By September 10, 2015Commentary

Concerns of excessive utilization and patient cherry-picking have led to restrictions on physician-owned hospitals.  At the federal level these restrictions apply when there is any level of doctor participation, however small.  Are these restrictions justified by the data?  New research in the British Medical Journal suggests not.   (PHO Study)   The authors attempted to compile an exhaustive list of such hospitals and to compare their characteristics, patient populations and outcomes versus non-physician owned facilities.  Since the regulatory basis for many of the limits is through the Medicare program, data on Medicare patients was the basis for quality and cost comparisons.

In terms of overall characteristics, the doctor-owned facilities were more likely to be small, located in urban areas and specialized.  They were all for-profit.  This group also treated patients about a year younger on average and there were slightly fewer admissions through an ER (fewer admits from the ER normally is considered a good thing) and slightly fewer discharges to hospice and more to home care (also usually considered good).  They admitted basically identical proportions of Medicare, Medicaid, African-American and Hispanic patients, and their patients had comparable numbers of comorbidities, so no evidence of cherrypicking there.  Mean length of stay was about a half day shorter at the physician-owned hospitals.

Quality of care was also almost identical, with patient experience scores being within a half percent.  30-day mortality was identical, and there was no significant difference in 30-day readmissions or ratings on the usual variety of quality process measures.  And there were very small, non-significant differences in overall measures of cost of care and in episode-based costs for common diagnoses.  Within the physician-owned group, there were some differences between specialty hospitals and general hospitals, but they were mixed–in some cases general hospitals had better quality scores and in others the specialty hospitals did.

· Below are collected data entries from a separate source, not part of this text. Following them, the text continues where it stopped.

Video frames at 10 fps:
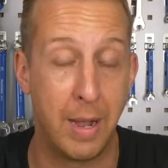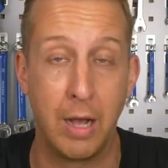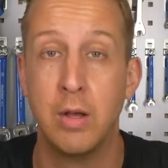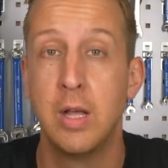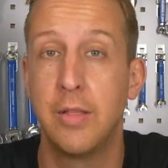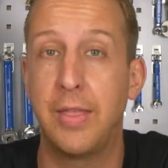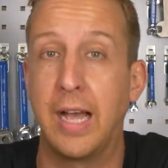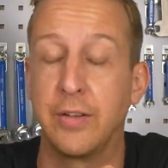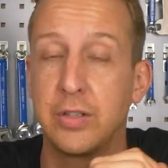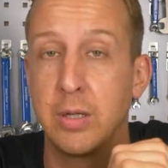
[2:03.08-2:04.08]
about
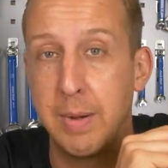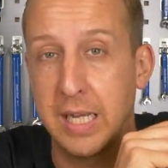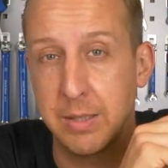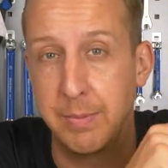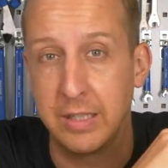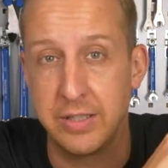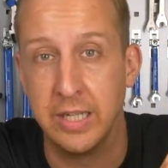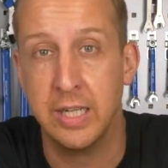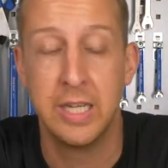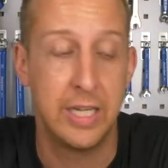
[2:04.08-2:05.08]
that as a
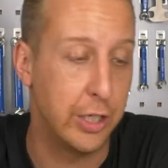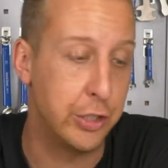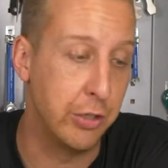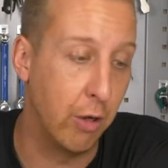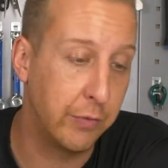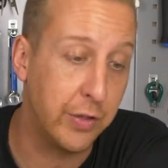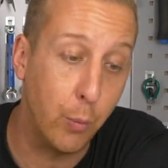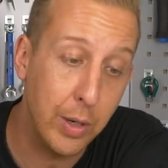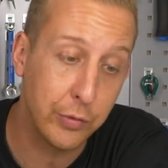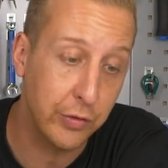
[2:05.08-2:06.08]
compatibility issue. Obviously,
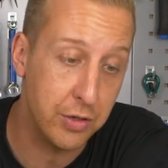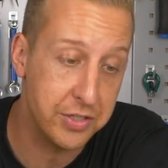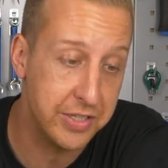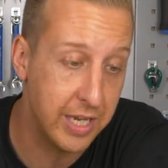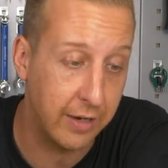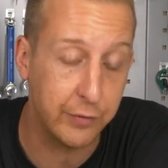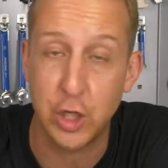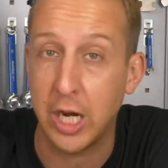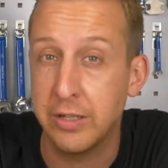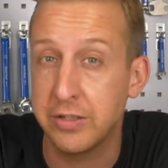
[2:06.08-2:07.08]
wheel sizes have
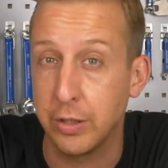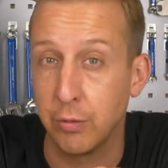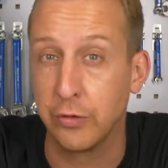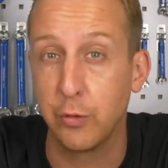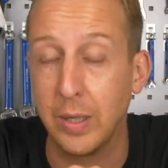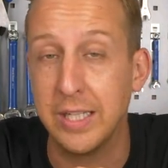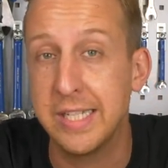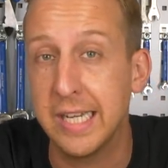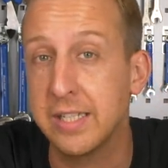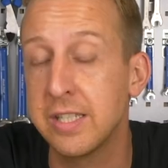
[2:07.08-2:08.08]
changed, so you're on
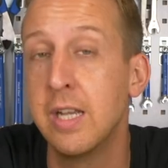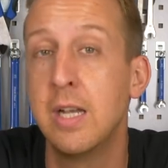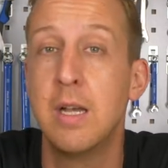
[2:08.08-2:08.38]
26.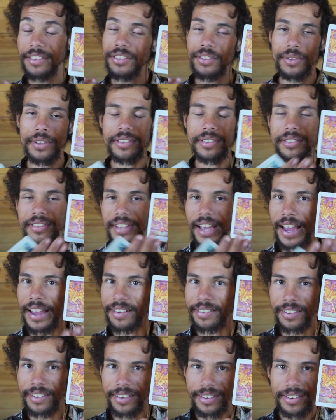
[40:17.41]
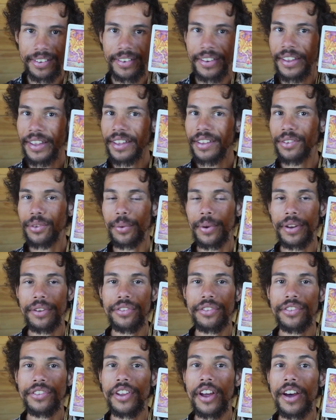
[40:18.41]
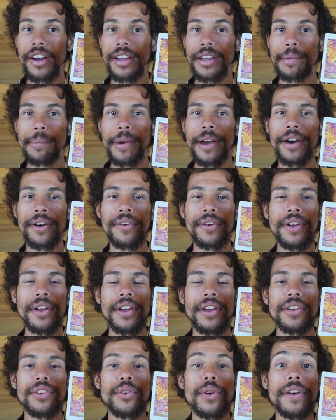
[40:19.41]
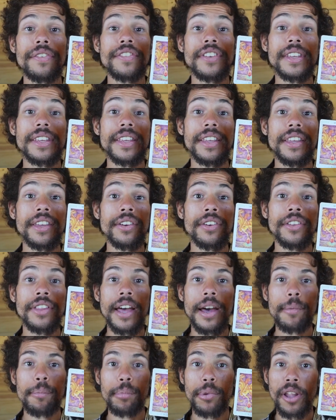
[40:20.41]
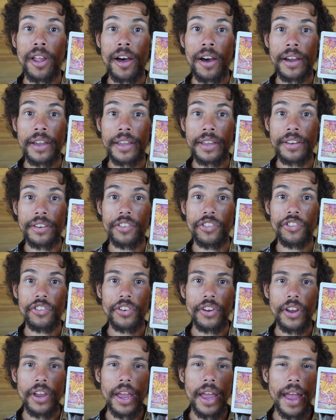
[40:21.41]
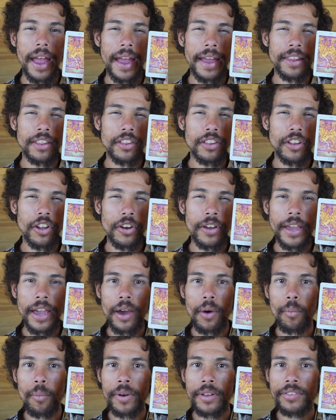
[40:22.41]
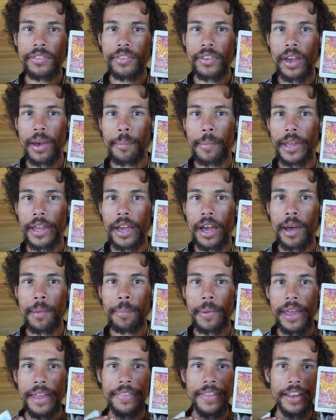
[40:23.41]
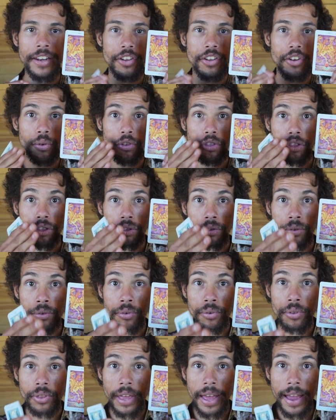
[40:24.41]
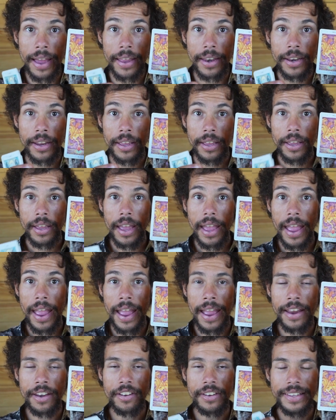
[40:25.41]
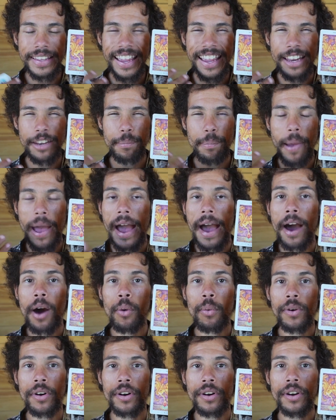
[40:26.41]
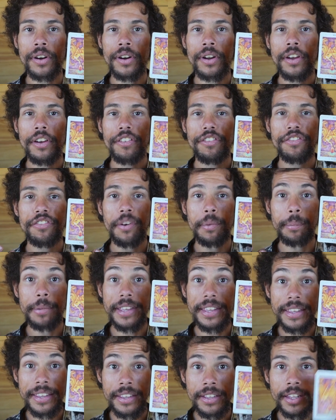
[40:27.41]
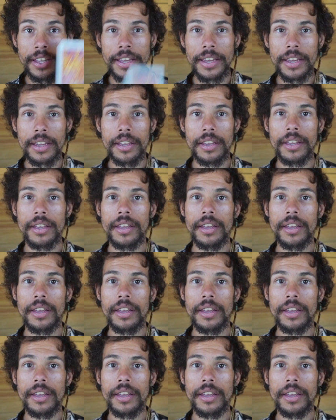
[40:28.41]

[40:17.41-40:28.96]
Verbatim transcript: So this ties in to what I was just talking about. You have to heal that blockage and look at what's coming up and then go through that and gain power from healing.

This research is just another example of why it is so important to attempt to be fact-based in setting policy.  I will admit to great skepticism about physician ownership of any kind of facility or provider to which they may admit or refer patients.  It intuitively seems that this has the potential for the doctor to act in his or her economic self-interest, driving up costs.  But physicians may also have a better understanding about what creates quality outcomes, and their influence as owners may ensure that a facility or provider operates in a manner that leads to those better outcomes.  Certainly this well-done piece of research does not support the rationales currently used in the US to limit physician ownership.